Marko Tanasić

Personal information
- Date of birth: 2 December 1964 (age 61)
- Place of birth: Aleksa Šantić, SFR Yugoslavia
- Height: 1.79 m (5 ft 10 in)
- Position: Midfielder

Senior career*
- Years: Team / Apps / (Gls)
- 1989–1990: Spartak Subotica
- 1991–1995: Keflavík / 84 / (13)
- 1996–1997: Strømsgodset / 38 / (9)
- 1998–1999: Keflavík / 21 / (1)
- 2000: Sandefjord / 4 / (1)

Managerial career
- 2002-2005: KS
- 2006: KS/Leiftur
- 2008-2009: Njarðvík
- 2010-2011: Jølster IL
- 2014: IBK
- 2015: Selje IL

= Marko Tanasić =

Serbian footballer

Marko Tanasić (Марко Танасић, born 2 December 1964) is a Serbian retired football midfielder.

==Career==
He got 38 Tippeligaen games in Norway with Strømsgodset, and was also on their losing team in the 1997 Norwegian Football Cup final in which they lost 4–2 to Vålerenga. Tanasic scored Strømsgodset's two goals.

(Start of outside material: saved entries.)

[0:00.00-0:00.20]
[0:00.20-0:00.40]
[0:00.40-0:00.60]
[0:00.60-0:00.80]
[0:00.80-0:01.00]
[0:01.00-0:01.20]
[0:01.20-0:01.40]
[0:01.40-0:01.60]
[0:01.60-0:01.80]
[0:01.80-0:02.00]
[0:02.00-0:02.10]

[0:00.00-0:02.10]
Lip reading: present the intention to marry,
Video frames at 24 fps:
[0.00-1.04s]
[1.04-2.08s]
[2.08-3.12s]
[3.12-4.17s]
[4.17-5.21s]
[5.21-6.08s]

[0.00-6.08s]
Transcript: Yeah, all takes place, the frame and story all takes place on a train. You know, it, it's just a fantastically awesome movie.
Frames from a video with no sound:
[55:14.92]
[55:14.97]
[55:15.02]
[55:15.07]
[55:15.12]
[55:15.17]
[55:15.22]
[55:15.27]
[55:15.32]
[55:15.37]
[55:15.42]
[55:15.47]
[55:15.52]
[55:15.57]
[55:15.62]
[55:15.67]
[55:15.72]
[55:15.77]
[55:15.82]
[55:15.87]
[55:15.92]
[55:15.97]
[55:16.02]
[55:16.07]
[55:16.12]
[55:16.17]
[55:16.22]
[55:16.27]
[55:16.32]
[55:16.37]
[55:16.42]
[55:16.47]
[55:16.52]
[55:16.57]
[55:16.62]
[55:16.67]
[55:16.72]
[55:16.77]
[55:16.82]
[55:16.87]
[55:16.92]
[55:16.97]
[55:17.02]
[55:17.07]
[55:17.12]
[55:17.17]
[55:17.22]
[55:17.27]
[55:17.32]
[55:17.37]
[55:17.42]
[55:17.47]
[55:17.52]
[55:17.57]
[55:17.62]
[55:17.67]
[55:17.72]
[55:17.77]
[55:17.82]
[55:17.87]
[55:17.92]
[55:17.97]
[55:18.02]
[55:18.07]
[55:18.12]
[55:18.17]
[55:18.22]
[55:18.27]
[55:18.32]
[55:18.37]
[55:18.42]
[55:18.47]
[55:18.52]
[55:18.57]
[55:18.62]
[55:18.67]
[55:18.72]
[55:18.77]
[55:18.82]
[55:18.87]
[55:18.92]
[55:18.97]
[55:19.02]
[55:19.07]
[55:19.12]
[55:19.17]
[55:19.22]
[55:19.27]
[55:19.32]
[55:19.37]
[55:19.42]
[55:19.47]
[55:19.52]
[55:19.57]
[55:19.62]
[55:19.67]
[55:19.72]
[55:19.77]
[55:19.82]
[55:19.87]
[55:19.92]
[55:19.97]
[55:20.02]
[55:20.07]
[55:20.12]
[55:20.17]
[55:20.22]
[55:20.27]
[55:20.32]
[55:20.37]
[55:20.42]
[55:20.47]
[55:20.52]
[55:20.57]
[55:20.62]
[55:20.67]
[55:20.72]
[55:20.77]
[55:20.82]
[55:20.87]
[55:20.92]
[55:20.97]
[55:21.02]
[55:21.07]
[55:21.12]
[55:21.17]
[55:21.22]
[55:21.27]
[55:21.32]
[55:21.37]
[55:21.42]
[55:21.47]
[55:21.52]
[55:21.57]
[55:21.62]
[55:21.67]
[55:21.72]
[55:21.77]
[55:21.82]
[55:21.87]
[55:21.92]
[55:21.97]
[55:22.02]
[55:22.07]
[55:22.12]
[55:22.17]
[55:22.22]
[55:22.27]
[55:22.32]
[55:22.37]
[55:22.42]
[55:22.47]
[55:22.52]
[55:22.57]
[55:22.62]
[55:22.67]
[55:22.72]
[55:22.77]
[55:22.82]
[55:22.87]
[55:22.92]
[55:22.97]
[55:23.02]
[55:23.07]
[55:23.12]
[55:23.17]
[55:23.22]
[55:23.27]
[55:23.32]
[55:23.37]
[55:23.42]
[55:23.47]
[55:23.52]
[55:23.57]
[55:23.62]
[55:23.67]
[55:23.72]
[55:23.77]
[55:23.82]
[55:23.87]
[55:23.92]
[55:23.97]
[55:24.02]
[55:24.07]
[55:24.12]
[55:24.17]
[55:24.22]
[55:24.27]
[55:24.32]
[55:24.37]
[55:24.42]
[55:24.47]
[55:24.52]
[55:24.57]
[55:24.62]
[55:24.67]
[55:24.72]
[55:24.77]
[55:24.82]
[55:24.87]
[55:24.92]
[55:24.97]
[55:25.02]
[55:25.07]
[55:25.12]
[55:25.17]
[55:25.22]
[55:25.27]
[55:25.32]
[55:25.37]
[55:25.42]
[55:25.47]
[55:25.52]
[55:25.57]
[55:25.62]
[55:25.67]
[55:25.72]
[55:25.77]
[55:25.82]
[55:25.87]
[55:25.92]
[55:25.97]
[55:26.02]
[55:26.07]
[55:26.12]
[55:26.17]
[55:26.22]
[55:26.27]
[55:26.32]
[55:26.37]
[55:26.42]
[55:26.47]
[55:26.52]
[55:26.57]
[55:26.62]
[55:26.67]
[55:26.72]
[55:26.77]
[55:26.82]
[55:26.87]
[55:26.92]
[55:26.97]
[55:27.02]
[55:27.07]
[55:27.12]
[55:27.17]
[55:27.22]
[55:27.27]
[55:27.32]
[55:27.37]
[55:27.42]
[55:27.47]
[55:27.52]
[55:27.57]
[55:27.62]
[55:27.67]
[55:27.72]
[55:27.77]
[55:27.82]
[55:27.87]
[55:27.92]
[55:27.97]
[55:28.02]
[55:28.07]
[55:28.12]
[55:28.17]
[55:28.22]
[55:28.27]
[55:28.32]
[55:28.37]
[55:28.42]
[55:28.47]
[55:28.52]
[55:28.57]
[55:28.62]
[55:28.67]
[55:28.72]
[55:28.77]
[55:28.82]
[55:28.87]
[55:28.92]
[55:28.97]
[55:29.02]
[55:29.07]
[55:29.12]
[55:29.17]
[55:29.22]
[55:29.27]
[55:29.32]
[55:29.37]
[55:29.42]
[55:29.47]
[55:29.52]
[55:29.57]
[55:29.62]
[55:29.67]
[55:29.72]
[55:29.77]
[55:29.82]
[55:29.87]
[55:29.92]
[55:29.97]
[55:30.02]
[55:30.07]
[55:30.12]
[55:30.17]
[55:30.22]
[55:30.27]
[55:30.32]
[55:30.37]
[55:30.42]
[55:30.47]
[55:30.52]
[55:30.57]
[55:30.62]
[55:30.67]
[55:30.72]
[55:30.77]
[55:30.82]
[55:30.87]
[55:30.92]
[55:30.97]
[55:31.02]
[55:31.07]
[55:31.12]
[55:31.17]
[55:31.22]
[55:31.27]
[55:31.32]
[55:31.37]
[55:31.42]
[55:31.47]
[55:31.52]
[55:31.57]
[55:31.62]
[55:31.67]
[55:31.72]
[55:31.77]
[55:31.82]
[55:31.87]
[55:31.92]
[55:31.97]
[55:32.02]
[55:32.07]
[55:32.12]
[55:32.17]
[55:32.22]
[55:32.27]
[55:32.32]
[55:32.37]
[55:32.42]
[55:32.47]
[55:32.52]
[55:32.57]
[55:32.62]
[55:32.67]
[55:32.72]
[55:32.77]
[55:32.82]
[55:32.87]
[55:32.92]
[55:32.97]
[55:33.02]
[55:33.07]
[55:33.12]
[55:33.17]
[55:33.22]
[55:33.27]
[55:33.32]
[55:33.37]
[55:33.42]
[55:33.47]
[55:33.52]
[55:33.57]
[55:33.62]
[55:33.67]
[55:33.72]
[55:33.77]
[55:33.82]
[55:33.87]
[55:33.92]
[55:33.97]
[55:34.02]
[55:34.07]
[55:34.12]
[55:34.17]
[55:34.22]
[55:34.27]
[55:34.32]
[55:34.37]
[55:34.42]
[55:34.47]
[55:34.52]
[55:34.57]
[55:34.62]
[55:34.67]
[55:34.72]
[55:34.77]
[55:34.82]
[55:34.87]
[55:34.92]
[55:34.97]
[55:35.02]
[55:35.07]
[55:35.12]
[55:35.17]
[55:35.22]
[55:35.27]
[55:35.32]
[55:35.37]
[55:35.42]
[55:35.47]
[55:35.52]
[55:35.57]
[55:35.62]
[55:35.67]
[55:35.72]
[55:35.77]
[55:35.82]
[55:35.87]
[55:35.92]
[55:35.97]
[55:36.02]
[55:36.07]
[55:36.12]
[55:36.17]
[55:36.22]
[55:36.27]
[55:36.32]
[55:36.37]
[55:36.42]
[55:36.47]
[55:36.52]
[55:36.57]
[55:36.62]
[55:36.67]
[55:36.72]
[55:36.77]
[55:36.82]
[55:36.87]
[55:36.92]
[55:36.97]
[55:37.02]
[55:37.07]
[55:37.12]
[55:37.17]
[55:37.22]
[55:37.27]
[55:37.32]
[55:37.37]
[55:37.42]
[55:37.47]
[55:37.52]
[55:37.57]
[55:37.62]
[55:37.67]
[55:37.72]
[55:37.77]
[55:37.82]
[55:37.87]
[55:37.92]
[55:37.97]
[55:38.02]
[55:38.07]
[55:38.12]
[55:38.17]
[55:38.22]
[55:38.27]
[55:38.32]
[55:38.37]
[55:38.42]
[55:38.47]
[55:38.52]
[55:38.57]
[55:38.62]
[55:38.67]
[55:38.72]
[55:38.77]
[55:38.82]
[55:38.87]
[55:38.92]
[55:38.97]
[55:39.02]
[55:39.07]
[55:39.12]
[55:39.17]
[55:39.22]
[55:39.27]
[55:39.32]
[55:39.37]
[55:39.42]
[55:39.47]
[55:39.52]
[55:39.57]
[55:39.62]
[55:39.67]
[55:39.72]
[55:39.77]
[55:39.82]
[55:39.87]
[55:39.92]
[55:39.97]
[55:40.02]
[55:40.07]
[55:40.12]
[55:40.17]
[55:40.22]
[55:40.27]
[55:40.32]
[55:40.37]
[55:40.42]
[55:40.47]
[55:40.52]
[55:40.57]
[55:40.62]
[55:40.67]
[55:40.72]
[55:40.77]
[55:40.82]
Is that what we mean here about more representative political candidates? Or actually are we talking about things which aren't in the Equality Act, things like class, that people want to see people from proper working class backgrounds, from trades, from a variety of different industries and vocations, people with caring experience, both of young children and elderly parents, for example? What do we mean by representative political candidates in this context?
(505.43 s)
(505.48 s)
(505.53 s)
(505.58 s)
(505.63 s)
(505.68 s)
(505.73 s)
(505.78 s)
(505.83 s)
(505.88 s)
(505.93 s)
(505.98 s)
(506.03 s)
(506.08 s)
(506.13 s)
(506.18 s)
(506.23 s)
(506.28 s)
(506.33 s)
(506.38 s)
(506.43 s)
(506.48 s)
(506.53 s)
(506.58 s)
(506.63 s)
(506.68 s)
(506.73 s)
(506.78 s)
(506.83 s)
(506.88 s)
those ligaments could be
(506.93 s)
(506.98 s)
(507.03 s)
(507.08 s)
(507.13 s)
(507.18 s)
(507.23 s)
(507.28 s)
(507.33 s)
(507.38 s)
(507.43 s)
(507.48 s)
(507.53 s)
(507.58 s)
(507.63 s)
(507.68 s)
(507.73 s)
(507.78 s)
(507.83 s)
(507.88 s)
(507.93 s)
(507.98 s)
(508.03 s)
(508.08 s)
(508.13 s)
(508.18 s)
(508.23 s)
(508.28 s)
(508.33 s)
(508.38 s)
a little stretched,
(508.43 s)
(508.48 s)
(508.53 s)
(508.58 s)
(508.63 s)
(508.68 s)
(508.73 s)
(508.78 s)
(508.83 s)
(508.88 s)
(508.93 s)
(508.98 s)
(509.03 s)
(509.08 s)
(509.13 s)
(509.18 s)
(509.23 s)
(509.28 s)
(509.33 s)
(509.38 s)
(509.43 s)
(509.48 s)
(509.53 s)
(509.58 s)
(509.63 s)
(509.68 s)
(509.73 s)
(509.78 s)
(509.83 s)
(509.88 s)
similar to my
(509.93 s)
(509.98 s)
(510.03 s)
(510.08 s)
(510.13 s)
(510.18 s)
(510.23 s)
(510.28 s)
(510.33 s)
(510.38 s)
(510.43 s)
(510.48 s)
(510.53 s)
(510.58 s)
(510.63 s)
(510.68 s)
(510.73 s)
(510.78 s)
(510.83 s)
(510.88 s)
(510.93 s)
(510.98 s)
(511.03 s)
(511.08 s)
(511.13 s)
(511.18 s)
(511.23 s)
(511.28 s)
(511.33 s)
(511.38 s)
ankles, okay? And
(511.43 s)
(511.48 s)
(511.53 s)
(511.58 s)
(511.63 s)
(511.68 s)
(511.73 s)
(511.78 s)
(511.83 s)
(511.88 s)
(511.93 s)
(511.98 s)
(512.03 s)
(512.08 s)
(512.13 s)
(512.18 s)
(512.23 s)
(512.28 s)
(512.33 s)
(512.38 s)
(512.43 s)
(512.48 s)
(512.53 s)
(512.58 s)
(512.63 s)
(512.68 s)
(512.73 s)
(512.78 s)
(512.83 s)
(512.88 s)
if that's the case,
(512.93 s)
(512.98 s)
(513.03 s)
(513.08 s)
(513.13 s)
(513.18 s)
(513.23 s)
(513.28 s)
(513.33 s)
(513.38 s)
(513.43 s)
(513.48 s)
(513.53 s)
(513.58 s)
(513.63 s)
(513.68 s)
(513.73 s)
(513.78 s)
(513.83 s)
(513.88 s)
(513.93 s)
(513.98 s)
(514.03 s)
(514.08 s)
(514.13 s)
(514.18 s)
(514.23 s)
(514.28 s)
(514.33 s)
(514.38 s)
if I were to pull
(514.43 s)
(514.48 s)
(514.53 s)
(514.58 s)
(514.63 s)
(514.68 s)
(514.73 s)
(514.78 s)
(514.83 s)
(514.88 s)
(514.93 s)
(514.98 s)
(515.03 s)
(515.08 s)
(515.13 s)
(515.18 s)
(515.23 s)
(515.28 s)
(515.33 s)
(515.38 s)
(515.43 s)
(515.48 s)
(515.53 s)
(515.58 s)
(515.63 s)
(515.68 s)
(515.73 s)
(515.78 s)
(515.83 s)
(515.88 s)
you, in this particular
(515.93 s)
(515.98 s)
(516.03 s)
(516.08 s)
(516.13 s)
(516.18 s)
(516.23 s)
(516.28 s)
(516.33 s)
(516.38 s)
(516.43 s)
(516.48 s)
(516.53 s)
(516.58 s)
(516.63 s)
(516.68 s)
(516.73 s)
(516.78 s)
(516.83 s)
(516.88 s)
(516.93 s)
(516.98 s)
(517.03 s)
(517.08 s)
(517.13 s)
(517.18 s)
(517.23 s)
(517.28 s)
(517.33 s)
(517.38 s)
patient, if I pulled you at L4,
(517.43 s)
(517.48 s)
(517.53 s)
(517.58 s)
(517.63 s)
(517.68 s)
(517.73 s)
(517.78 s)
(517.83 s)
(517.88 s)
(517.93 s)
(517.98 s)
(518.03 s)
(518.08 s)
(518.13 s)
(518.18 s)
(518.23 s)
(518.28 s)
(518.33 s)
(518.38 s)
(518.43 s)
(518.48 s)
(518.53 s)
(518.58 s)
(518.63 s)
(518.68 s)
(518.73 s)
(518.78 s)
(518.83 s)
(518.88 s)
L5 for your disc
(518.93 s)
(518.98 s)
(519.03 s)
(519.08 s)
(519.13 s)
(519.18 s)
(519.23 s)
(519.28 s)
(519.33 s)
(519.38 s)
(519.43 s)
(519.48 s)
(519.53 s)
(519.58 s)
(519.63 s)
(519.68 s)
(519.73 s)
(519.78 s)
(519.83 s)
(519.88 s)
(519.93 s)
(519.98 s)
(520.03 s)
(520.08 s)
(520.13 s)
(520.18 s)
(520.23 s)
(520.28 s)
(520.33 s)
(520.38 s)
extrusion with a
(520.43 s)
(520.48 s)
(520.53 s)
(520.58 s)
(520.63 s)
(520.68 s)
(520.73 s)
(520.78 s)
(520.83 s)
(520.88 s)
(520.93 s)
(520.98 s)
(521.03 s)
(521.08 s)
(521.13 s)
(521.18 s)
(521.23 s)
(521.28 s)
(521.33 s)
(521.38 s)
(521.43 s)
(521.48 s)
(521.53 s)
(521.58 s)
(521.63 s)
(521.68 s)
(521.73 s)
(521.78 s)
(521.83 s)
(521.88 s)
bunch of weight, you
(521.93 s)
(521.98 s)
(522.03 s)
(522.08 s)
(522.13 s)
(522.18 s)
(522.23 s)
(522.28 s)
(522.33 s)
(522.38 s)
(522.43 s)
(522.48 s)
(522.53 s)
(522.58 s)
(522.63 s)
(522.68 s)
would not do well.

It was the second time Tanasić had lost a final, as he was on the losing end in the 1993 Cup final in Iceland between ÍA Akranes and Keflavík, 2–1. Marko Tanasić scored Keflavík's consolation goal.

After his playing career, Marko obtained UEFA's A- and B coaching license. He has since coached Njarðvík and
KS/Leiftur in Iceland, and Jølster IL, Birkebeineren and Selje in Norway.